Recorded data:
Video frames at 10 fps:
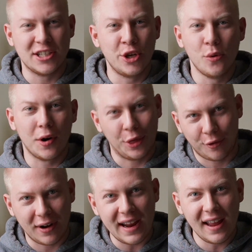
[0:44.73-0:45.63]
2 or
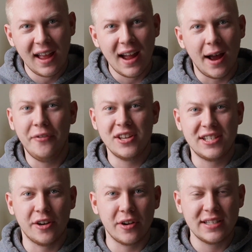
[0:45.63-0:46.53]
3 of the
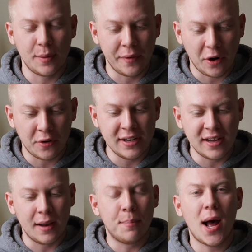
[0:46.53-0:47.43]
series that we've already
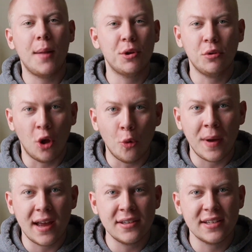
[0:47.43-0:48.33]
done. Pablo
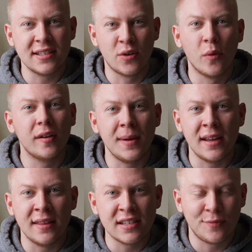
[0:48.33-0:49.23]
Lopez is going to be
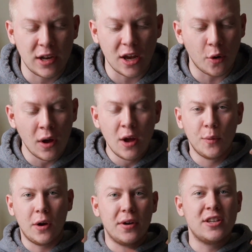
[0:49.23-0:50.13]
in this video.
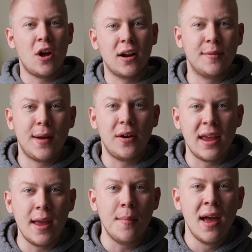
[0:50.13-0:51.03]
We already talked about
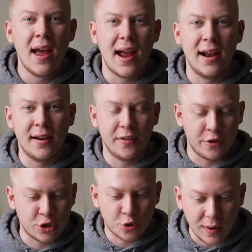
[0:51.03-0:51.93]
him and
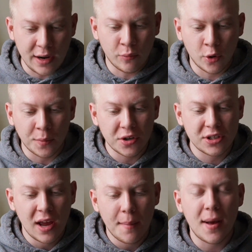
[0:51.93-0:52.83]
the trade
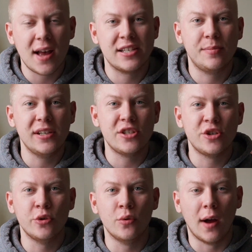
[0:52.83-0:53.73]
rumors possibly
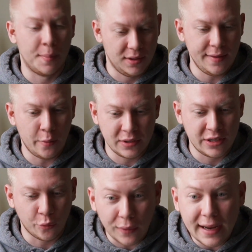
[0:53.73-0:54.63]
to, I believe it was
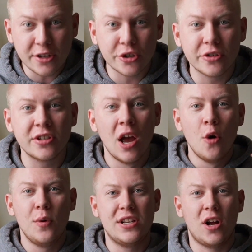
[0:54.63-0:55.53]
the Rangers.
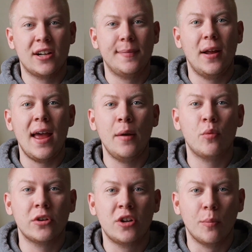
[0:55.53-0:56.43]
We talked about
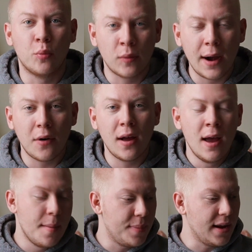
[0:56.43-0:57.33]
Edward Cabrera
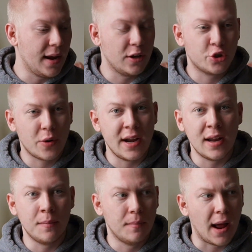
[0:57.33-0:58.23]
being
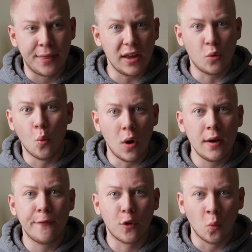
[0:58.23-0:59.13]
traded, I think
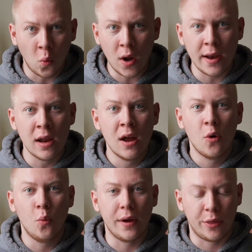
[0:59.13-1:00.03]
1-for-1
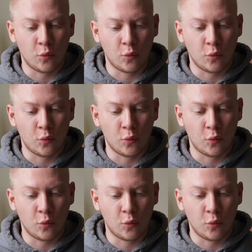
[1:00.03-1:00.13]
with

-- Your goal --
The copy you return must match the records above exactly, minus any images.

-- Task answer --
Video frames at 10 fps:
[0:44.73-0:45.63]
2 or
[0:45.63-0:46.53]
3 of the
[0:46.53-0:47.43]
series that we've already
[0:47.43-0:48.33]
done. Pablo
[0:48.33-0:49.23]
Lopez is going to be
[0:49.23-0:50.13]
in this video.
[0:50.13-0:51.03]
We already talked about
[0:51.03-0:51.93]
him and
[0:51.93-0:52.83]
the trade
[0:52.83-0:53.73]
rumors possibly
[0:53.73-0:54.63]
to, I believe it was
[0:54.63-0:55.53]
the Rangers.
[0:55.53-0:56.43]
We talked about
[0:56.43-0:57.33]
Edward Cabrera
[0:57.33-0:58.23]
being
[0:58.23-0:59.13]
traded, I think
[0:59.13-1:00.03]
1-for-1
[1:00.03-1:00.13]
with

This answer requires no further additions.